*Exercise directions*.
Here are some records; quote them exactly, leaving out the pictures.

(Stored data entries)
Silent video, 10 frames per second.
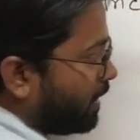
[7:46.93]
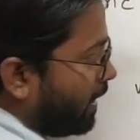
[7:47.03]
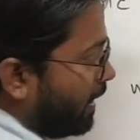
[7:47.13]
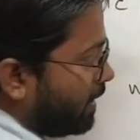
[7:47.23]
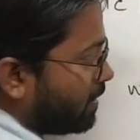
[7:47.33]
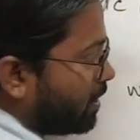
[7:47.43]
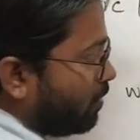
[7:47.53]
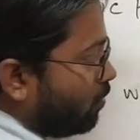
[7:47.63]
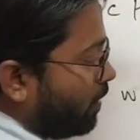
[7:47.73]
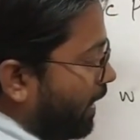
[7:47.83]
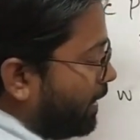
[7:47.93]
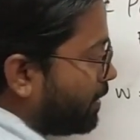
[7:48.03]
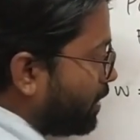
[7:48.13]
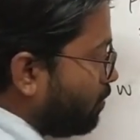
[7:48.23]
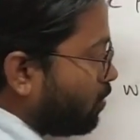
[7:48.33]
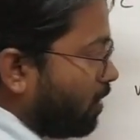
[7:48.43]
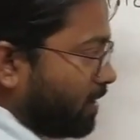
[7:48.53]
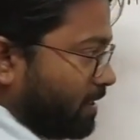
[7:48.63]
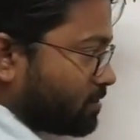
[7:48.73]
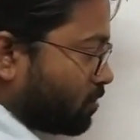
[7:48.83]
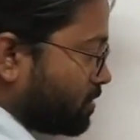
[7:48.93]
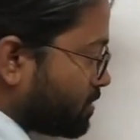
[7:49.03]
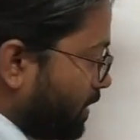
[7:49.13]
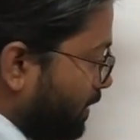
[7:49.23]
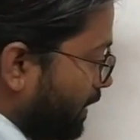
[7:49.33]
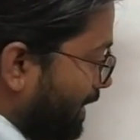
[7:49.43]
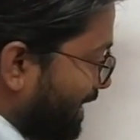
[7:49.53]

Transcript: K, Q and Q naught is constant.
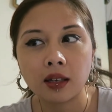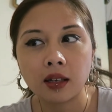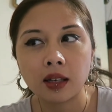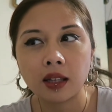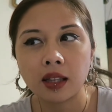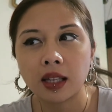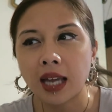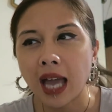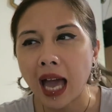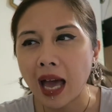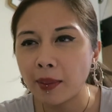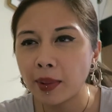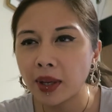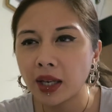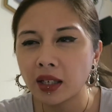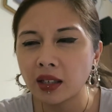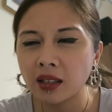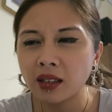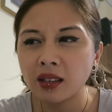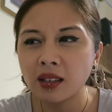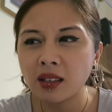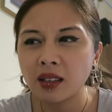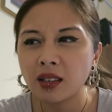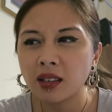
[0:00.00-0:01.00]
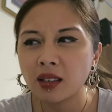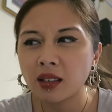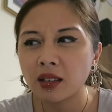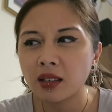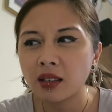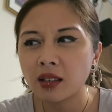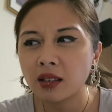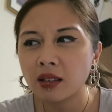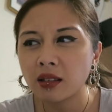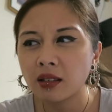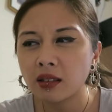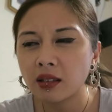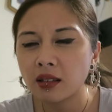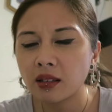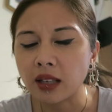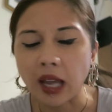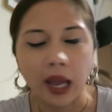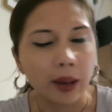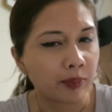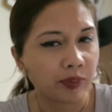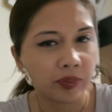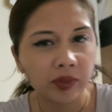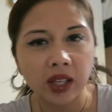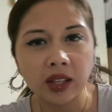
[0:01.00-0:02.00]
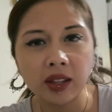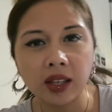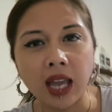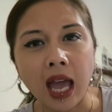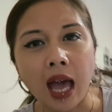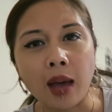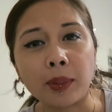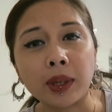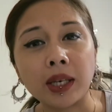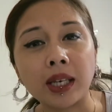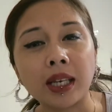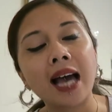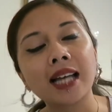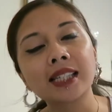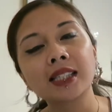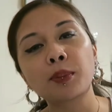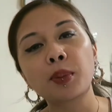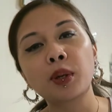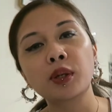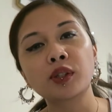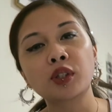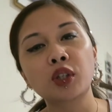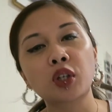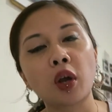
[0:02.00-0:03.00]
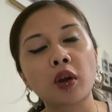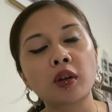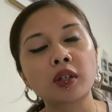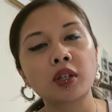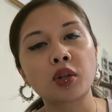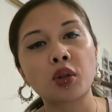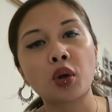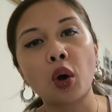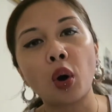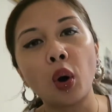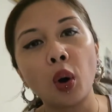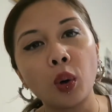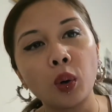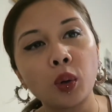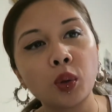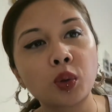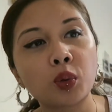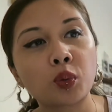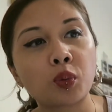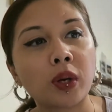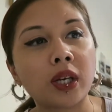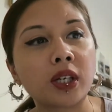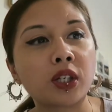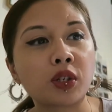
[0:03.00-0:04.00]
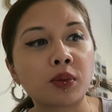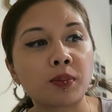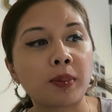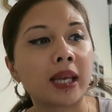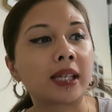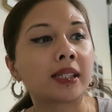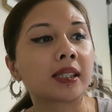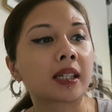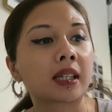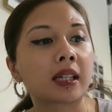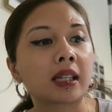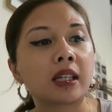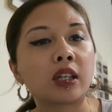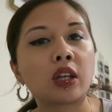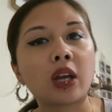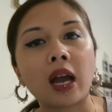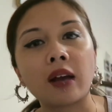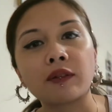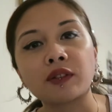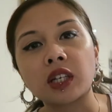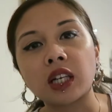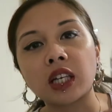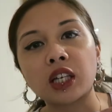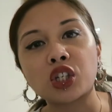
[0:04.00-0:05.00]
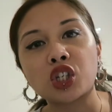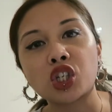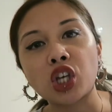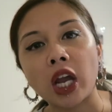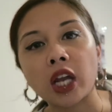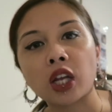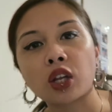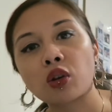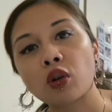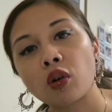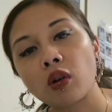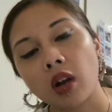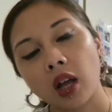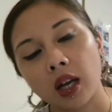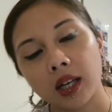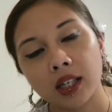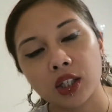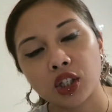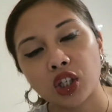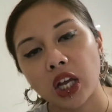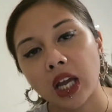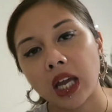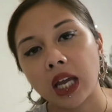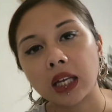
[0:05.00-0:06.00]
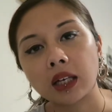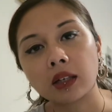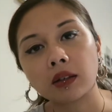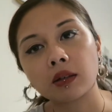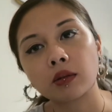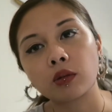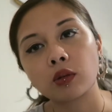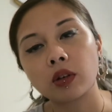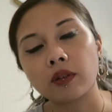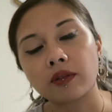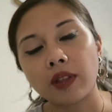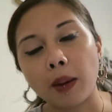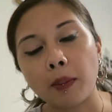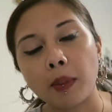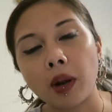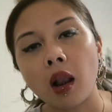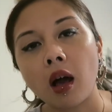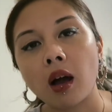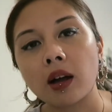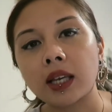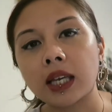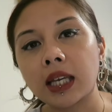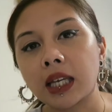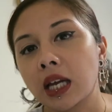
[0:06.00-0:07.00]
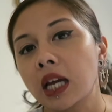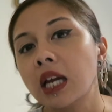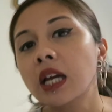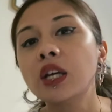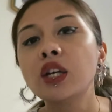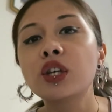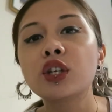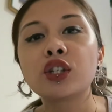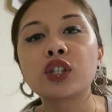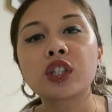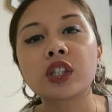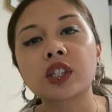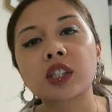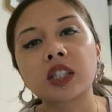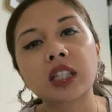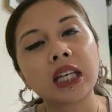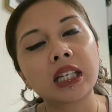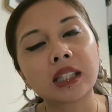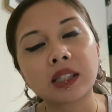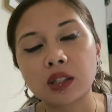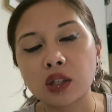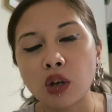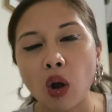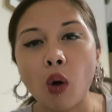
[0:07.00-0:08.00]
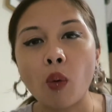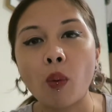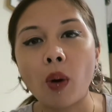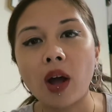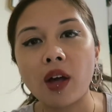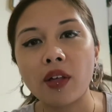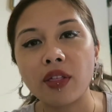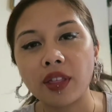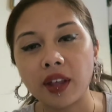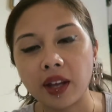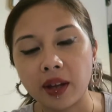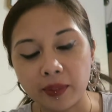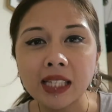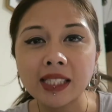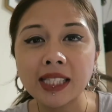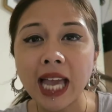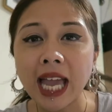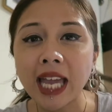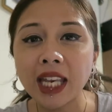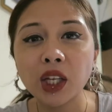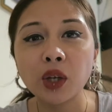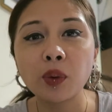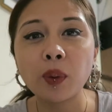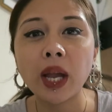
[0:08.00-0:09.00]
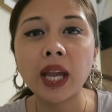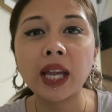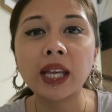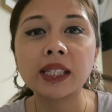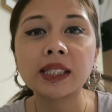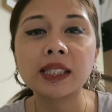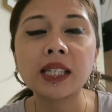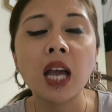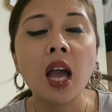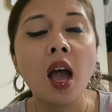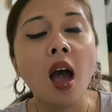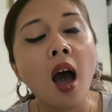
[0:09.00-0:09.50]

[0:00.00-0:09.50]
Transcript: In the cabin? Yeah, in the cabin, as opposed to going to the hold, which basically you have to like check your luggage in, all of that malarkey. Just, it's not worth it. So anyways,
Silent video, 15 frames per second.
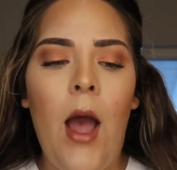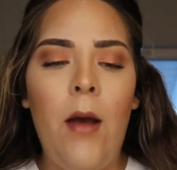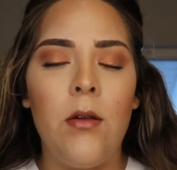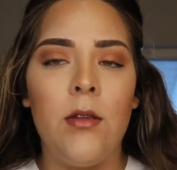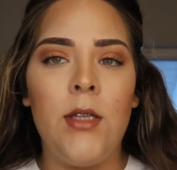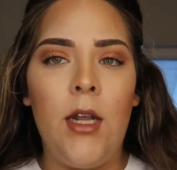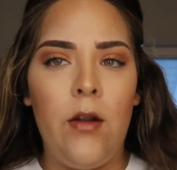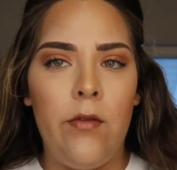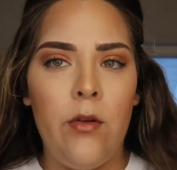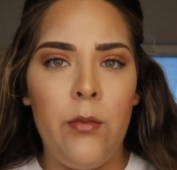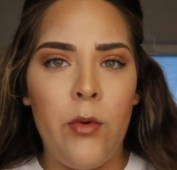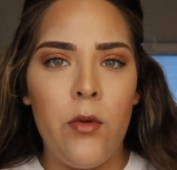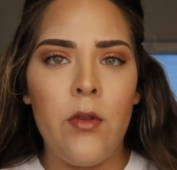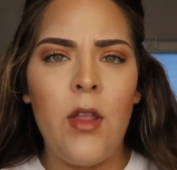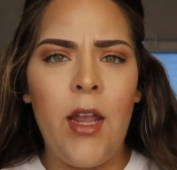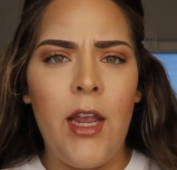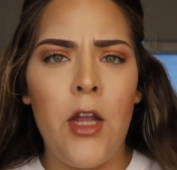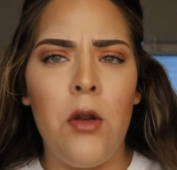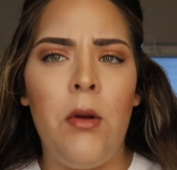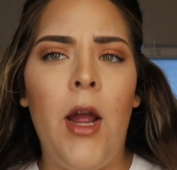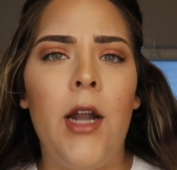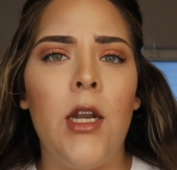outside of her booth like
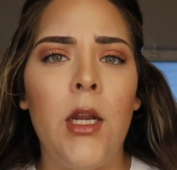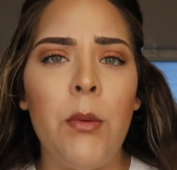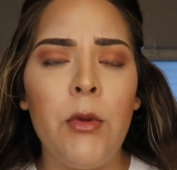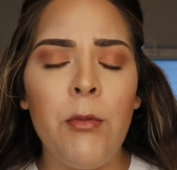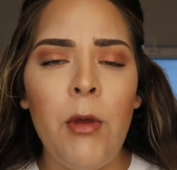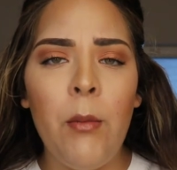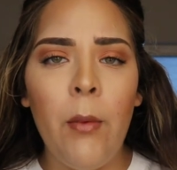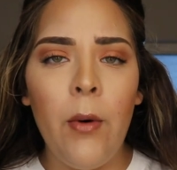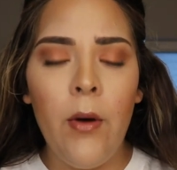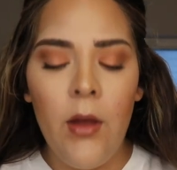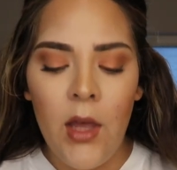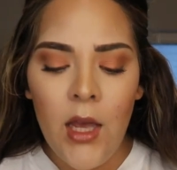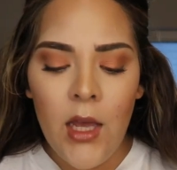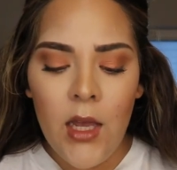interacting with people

*Task answer*.
Silent video, 10 frames per second.
[7:46.93]
[7:47.03]
[7:47.13]
[7:47.23]
[7:47.33]
[7:47.43]
[7:47.53]
[7:47.63]
[7:47.73]
[7:47.83]
[7:47.93]
[7:48.03]
[7:48.13]
[7:48.23]
[7:48.33]
[7:48.43]
[7:48.53]
[7:48.63]
[7:48.73]
[7:48.83]
[7:48.93]
[7:49.03]
[7:49.13]
[7:49.23]
[7:49.33]
[7:49.43]
[7:49.53]

Transcript: K, Q and Q naught is constant.
[0:00.00-0:01.00]
[0:01.00-0:02.00]
[0:02.00-0:03.00]
[0:03.00-0:04.00]
[0:04.00-0:05.00]
[0:05.00-0:06.00]
[0:06.00-0:07.00]
[0:07.00-0:08.00]
[0:08.00-0:09.00]
[0:09.00-0:09.50]

[0:00.00-0:09.50]
Transcript: In the cabin? Yeah, in the cabin, as opposed to going to the hold, which basically you have to like check your luggage in, all of that malarkey. Just, it's not worth it. So anyways,
Silent video, 15 frames per second.
outside of her booth like
interacting with people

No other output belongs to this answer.